▸ TASK ITEM: Although the entries contain pictures, the copy should hold only their exact text.

━━━ PROVIDED DATA

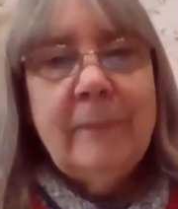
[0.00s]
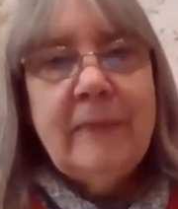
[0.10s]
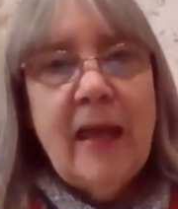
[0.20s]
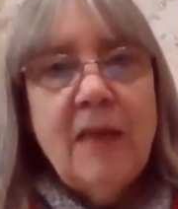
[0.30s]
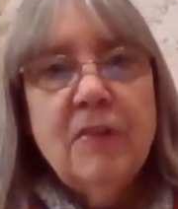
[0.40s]

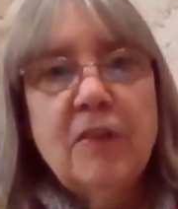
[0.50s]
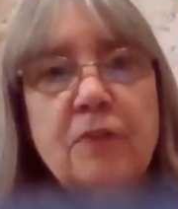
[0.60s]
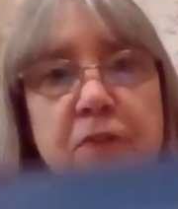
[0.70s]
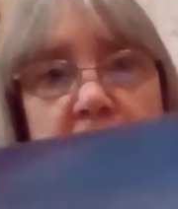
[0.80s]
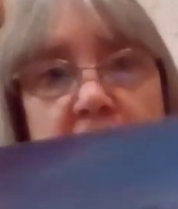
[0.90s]
David's
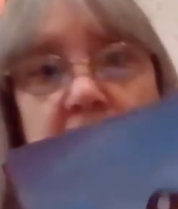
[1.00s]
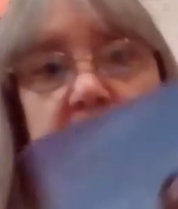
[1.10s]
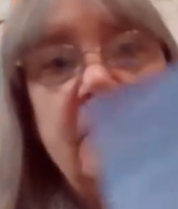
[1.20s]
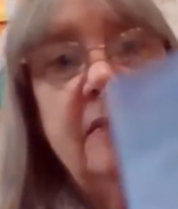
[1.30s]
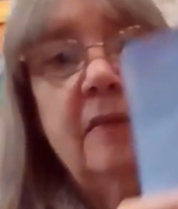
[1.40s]

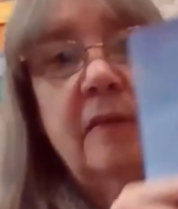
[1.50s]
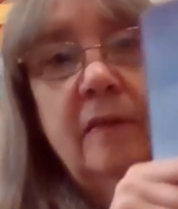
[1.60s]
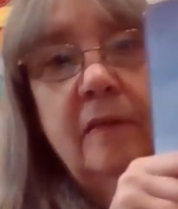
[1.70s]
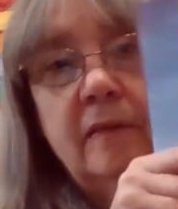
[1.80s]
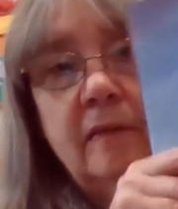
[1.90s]
friend
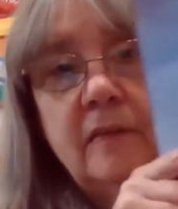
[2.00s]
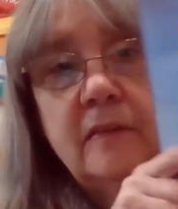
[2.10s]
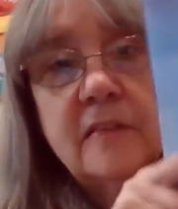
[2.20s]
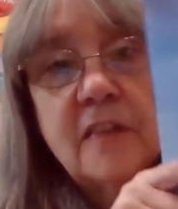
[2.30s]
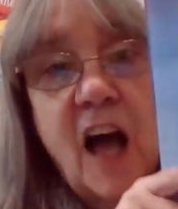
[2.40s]

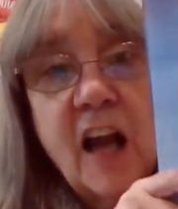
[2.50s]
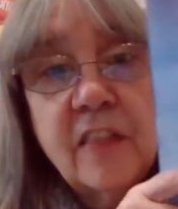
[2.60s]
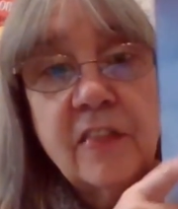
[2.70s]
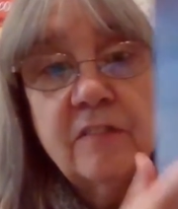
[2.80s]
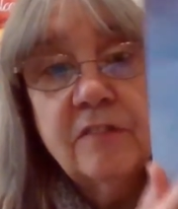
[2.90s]

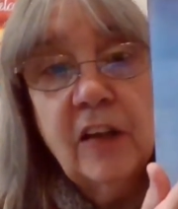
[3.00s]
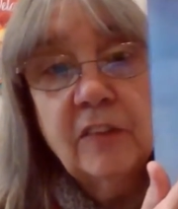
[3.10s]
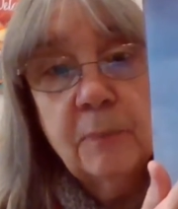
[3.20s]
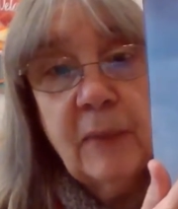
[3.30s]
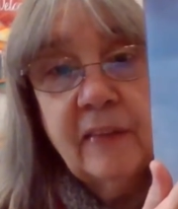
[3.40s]
Jonathan
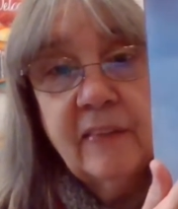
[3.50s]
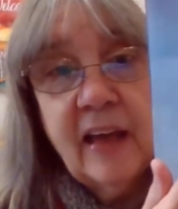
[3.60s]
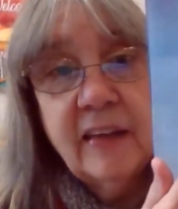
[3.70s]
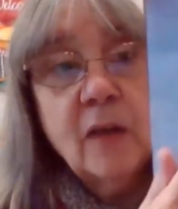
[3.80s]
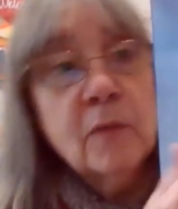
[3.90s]
felt about
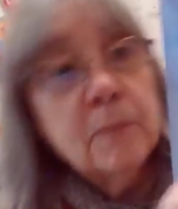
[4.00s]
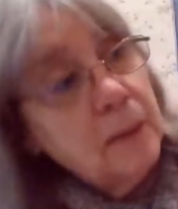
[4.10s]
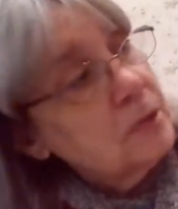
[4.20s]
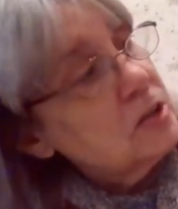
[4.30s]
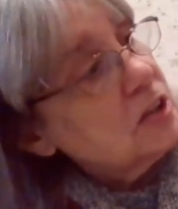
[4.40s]
that? Now
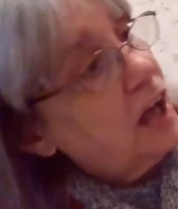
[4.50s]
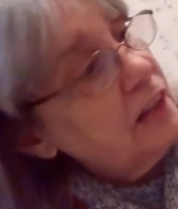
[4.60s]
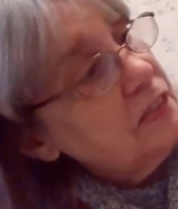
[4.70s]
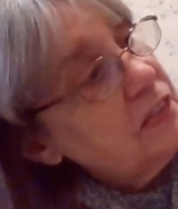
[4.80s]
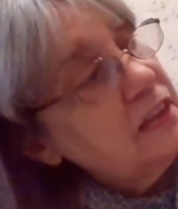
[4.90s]
remember,
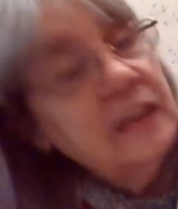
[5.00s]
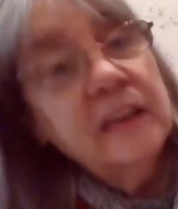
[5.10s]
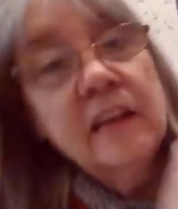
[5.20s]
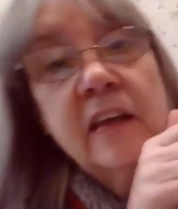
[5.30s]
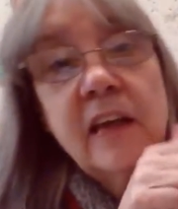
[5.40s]
Jonathan
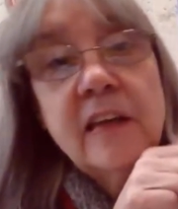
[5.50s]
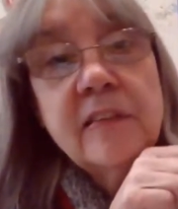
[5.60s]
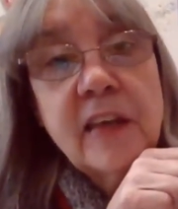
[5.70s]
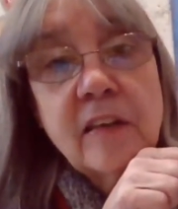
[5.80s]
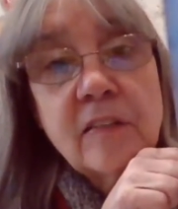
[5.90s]
is
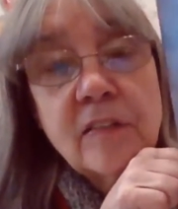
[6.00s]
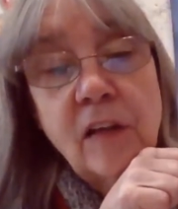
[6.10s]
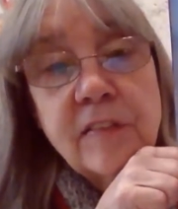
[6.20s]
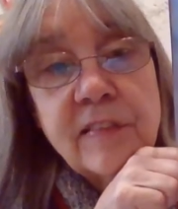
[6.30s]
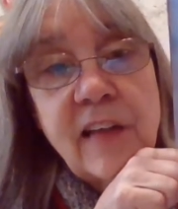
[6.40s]
King
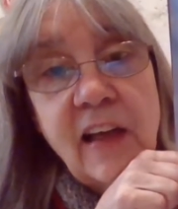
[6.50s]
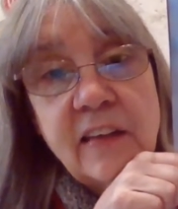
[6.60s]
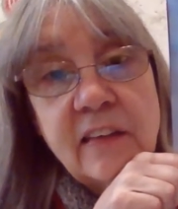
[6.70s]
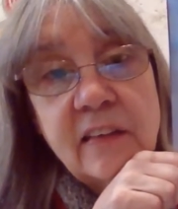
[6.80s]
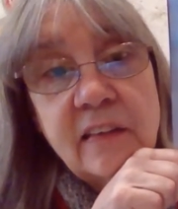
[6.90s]
Saul's
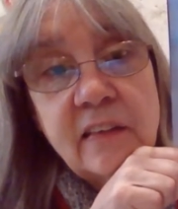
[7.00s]
son.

━━━━━━

▸ WRITTEN RESPONSE:
[0.00s]
[0.10s]
[0.20s]
[0.30s]
[0.40s]

[0.50s]
[0.60s]
[0.70s]
[0.80s]
[0.90s]
David's
[1.00s]
[1.10s]
[1.20s]
[1.30s]
[1.40s]

[1.50s]
[1.60s]
[1.70s]
[1.80s]
[1.90s]
friend
[2.00s]
[2.10s]
[2.20s]
[2.30s]
[2.40s]

[2.50s]
[2.60s]
[2.70s]
[2.80s]
[2.90s]

[3.00s]
[3.10s]
[3.20s]
[3.30s]
[3.40s]
Jonathan
[3.50s]
[3.60s]
[3.70s]
[3.80s]
[3.90s]
felt about
[4.00s]
[4.10s]
[4.20s]
[4.30s]
[4.40s]
that? Now
[4.50s]
[4.60s]
[4.70s]
[4.80s]
[4.90s]
remember,
[5.00s]
[5.10s]
[5.20s]
[5.30s]
[5.40s]
Jonathan
[5.50s]
[5.60s]
[5.70s]
[5.80s]
[5.90s]
is
[6.00s]
[6.10s]
[6.20s]
[6.30s]
[6.40s]
King
[6.50s]
[6.60s]
[6.70s]
[6.80s]
[6.90s]
Saul's
[7.00s]
son.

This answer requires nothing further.